Apart from the images, reproduce all of the data word for word.

Collected data:
--*--

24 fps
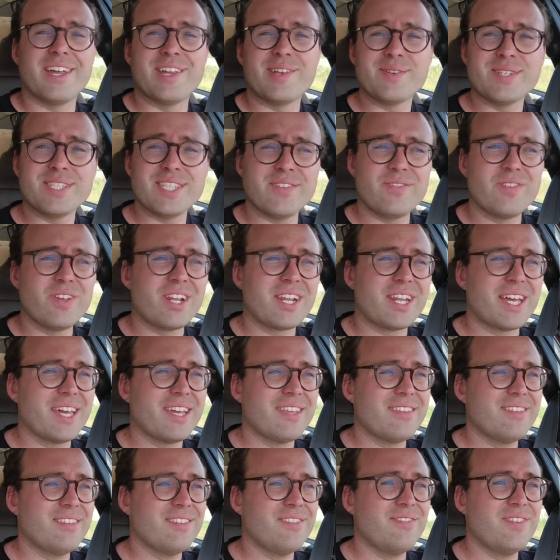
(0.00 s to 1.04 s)
Anyways, if you
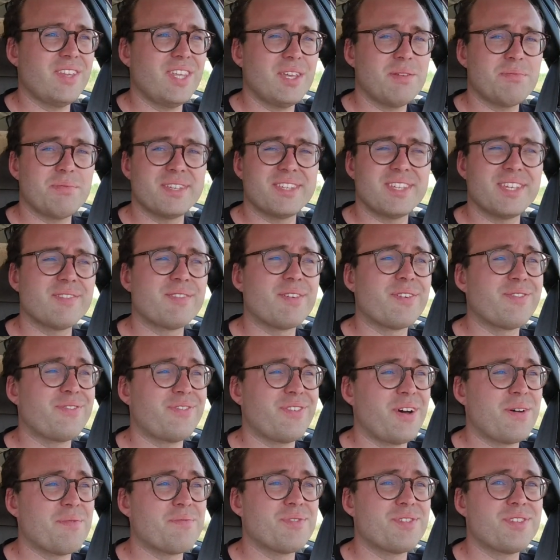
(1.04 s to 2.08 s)
like this video, please give a
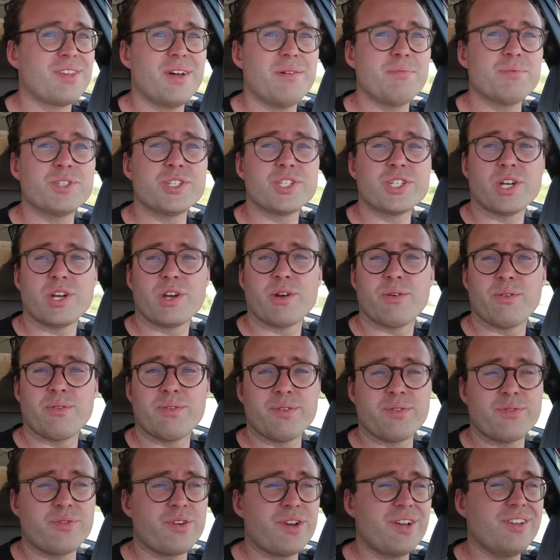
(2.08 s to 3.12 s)
thumbs up, share it with
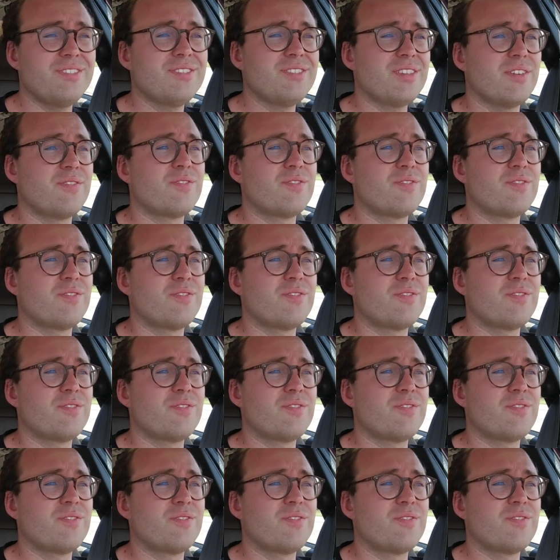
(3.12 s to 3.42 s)
your friends.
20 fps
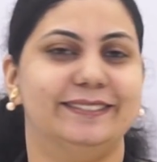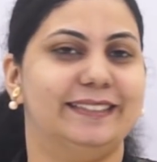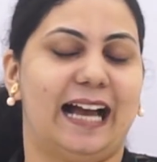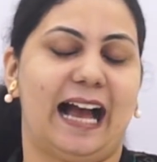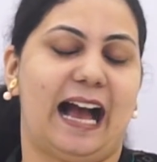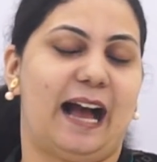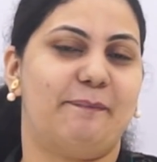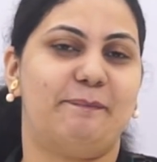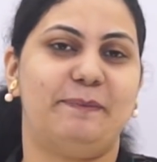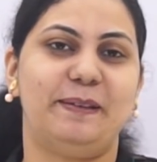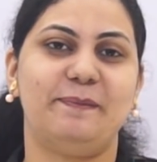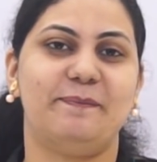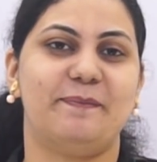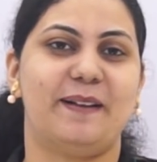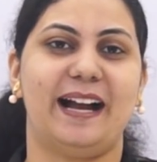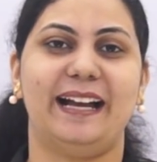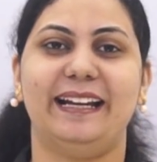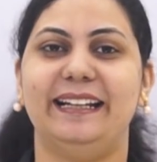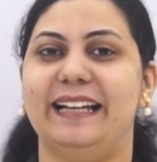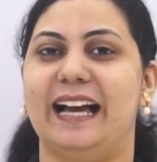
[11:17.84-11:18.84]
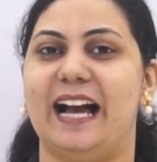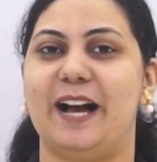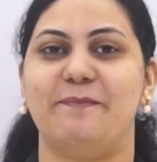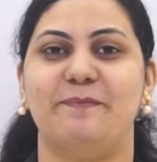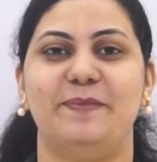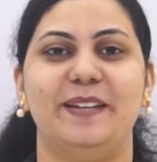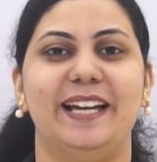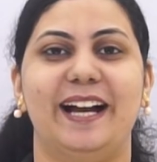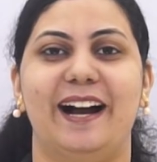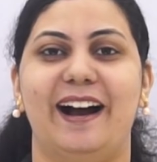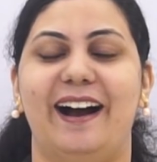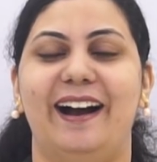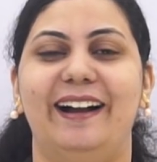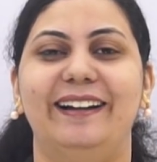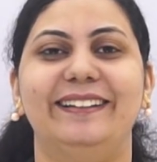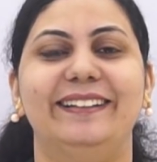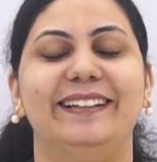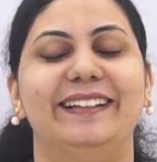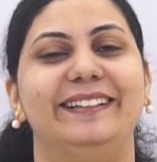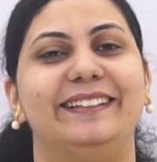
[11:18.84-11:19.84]
happy mind, happy heart,
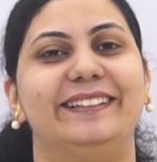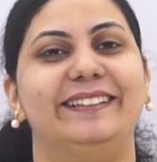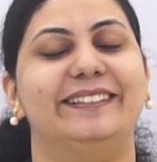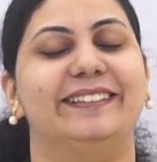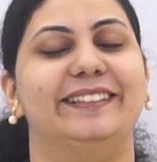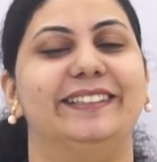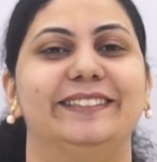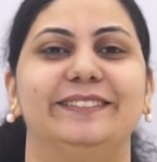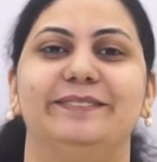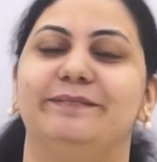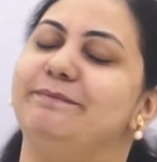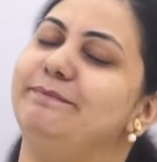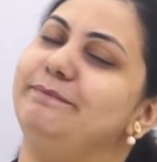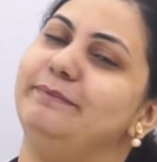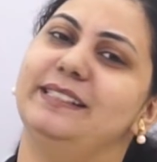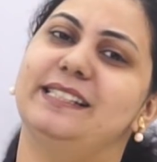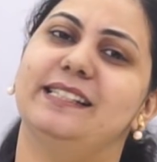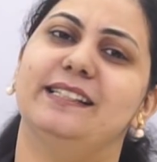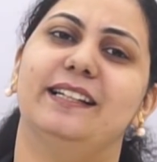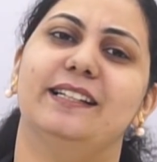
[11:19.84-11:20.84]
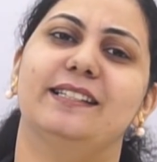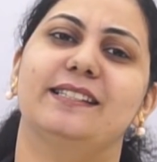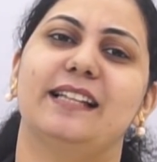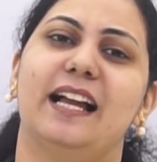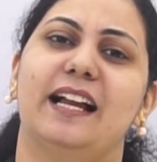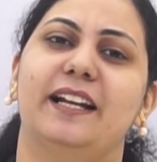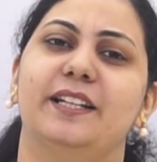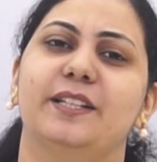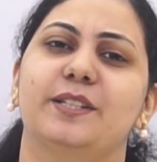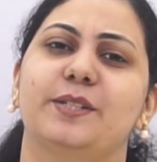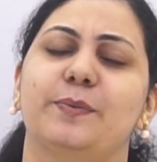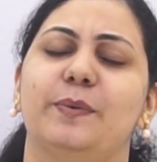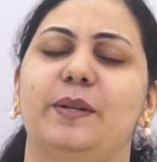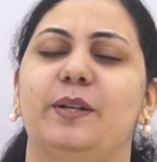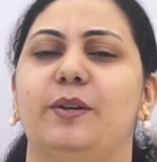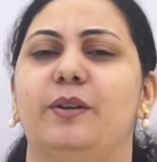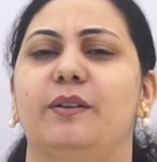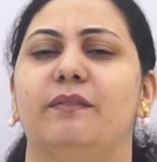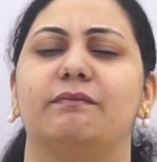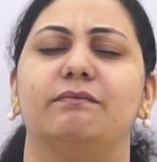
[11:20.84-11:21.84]
and misunderstandings will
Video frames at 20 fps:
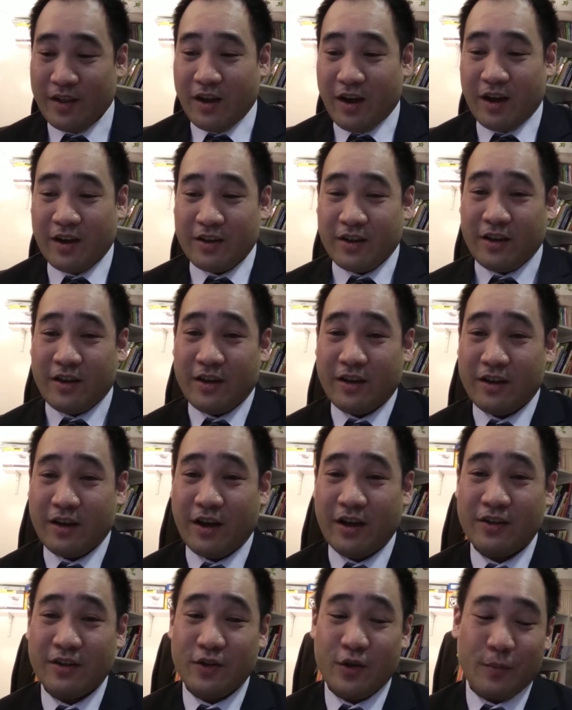
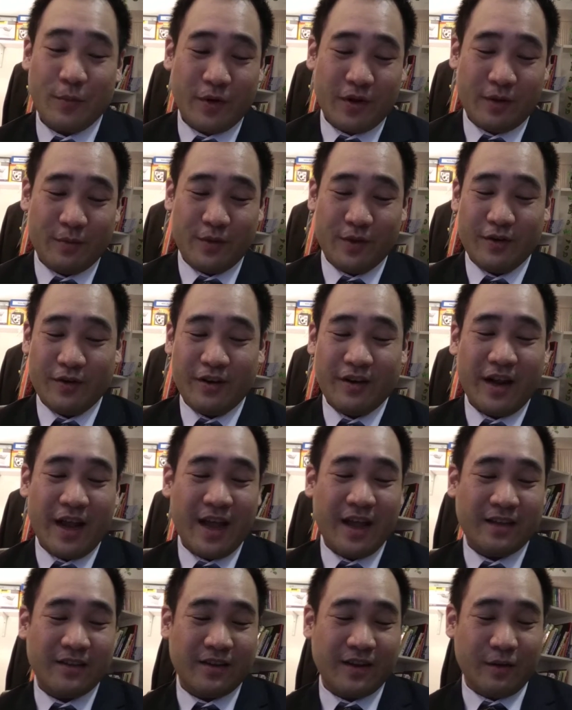notebook computer
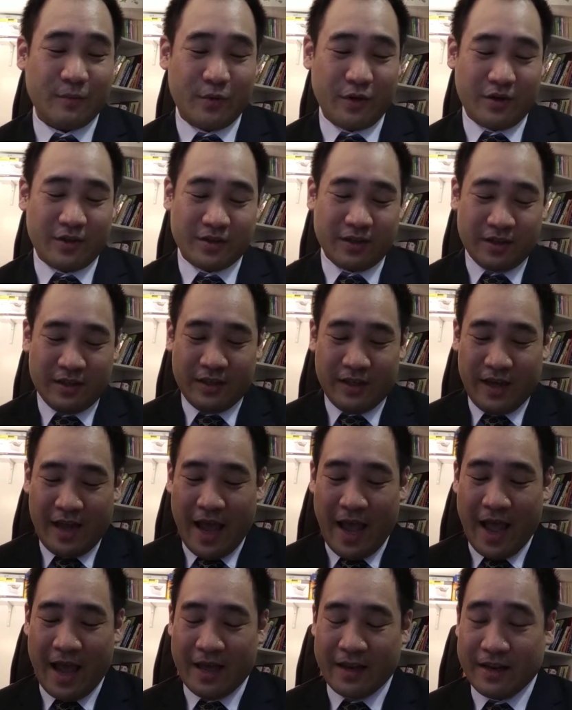and the
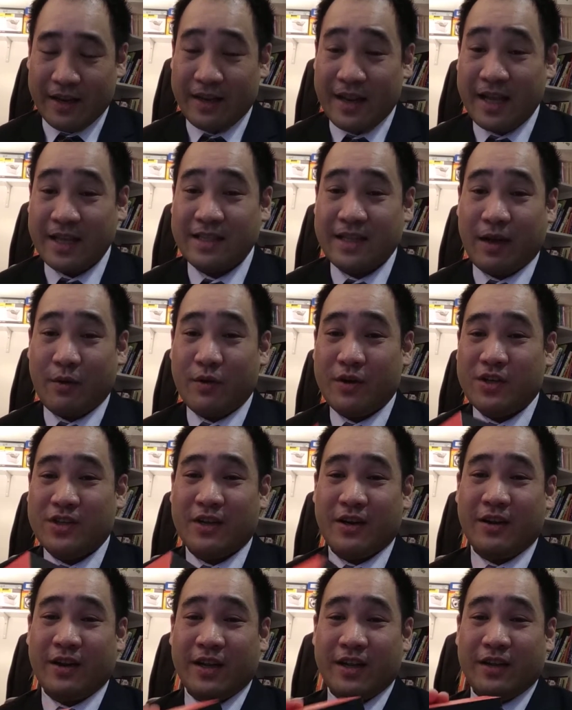computers.And next, I want to
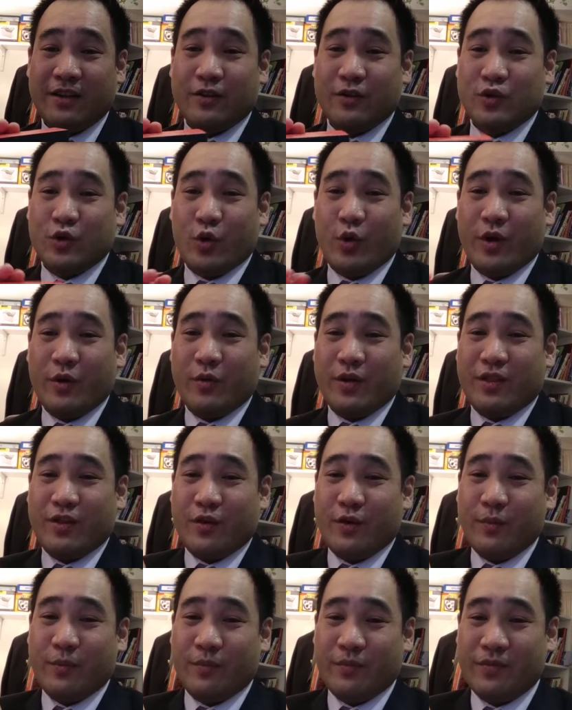share another toy with
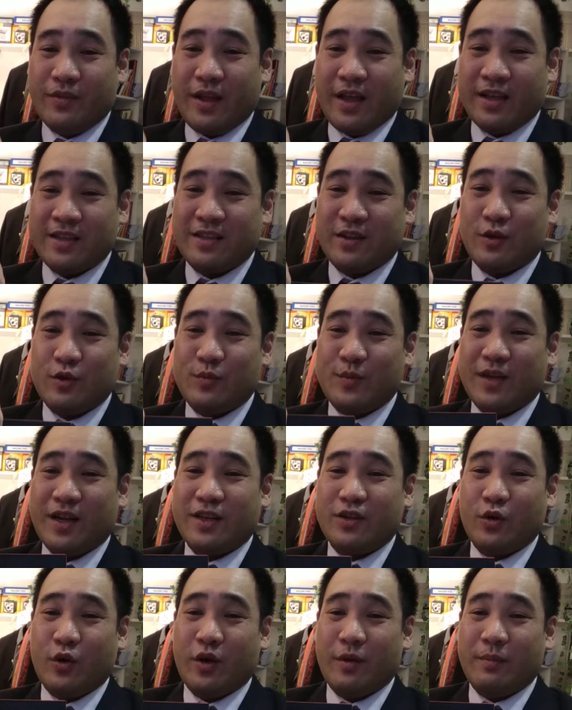you. Excuse me,
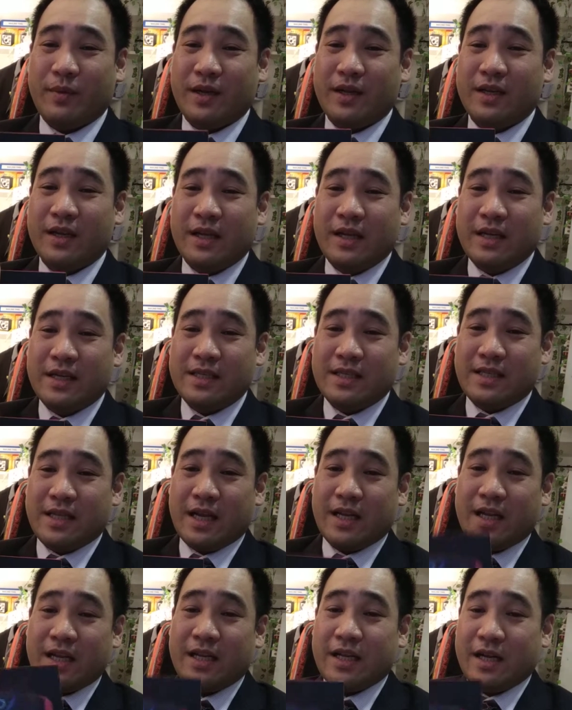not toy, but
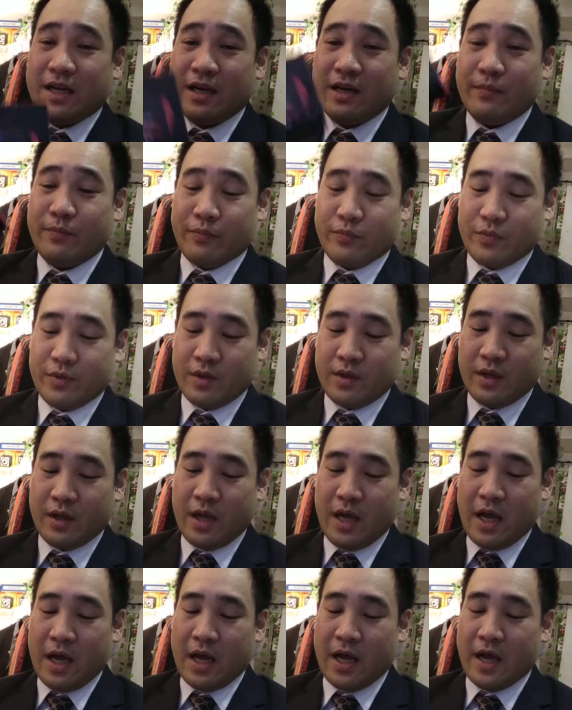studied
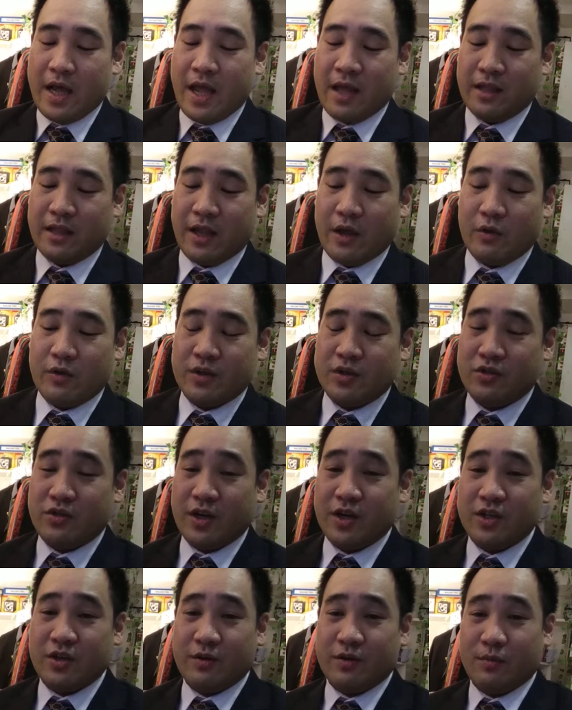an
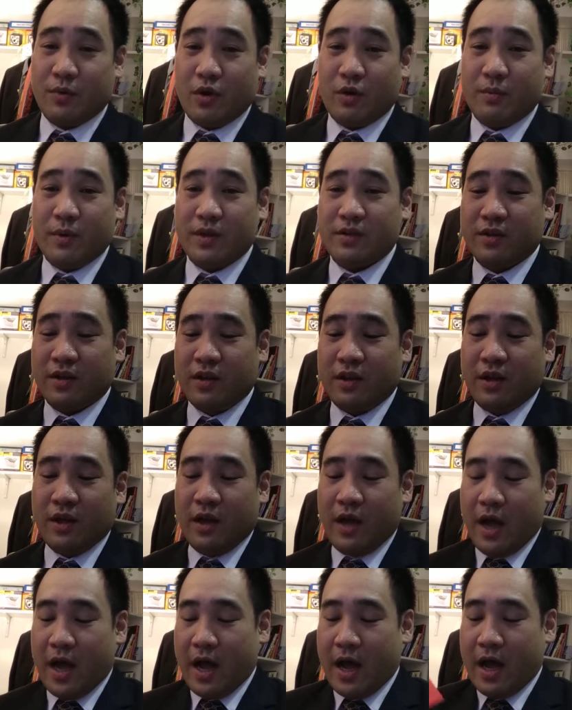illustration purpose.
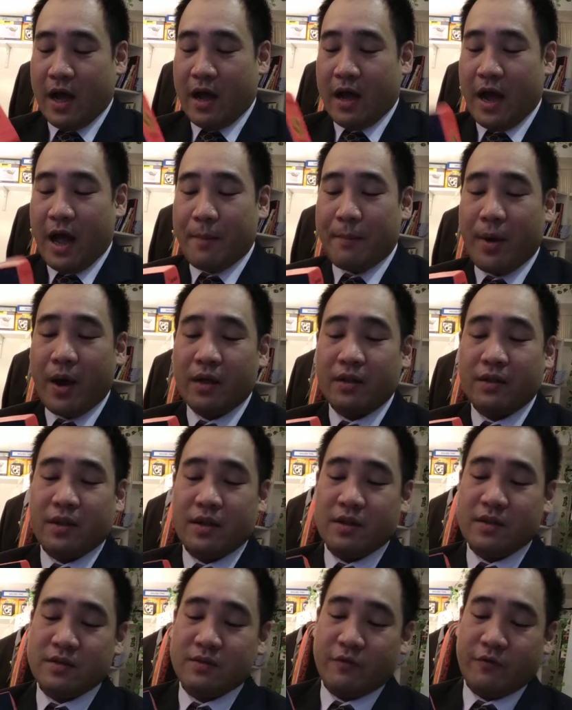I bought
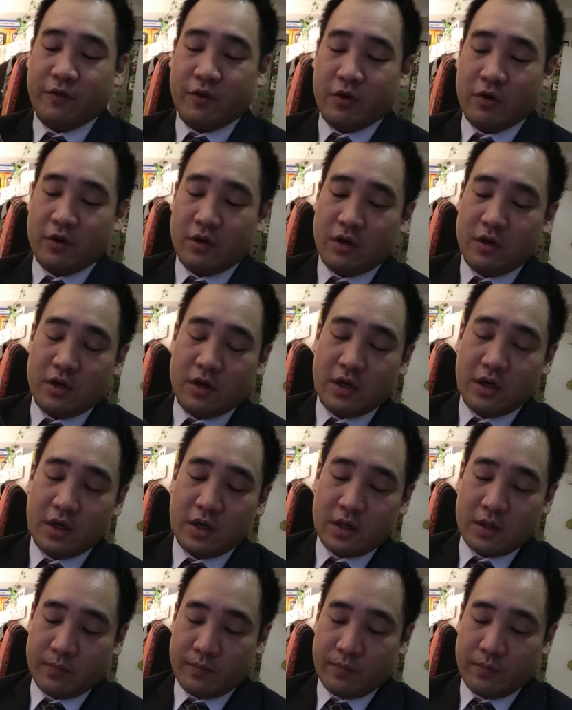this for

--*--

■ Reply:
24 fps
(0.00 s to 1.04 s)
Anyways, if you
(1.04 s to 2.08 s)
like this video, please give a
(2.08 s to 3.12 s)
thumbs up, share it with
(3.12 s to 3.42 s)
your friends.
20 fps
[11:17.84-11:18.84]
[11:18.84-11:19.84]
happy mind, happy heart,
[11:19.84-11:20.84]
[11:20.84-11:21.84]
and misunderstandings will
Video frames at 20 fps:
notebook computer
and the
computers.And next, I want to
share another toy with
you. Excuse me,
not toy, but
studied
an
illustration purpose.
I bought
this for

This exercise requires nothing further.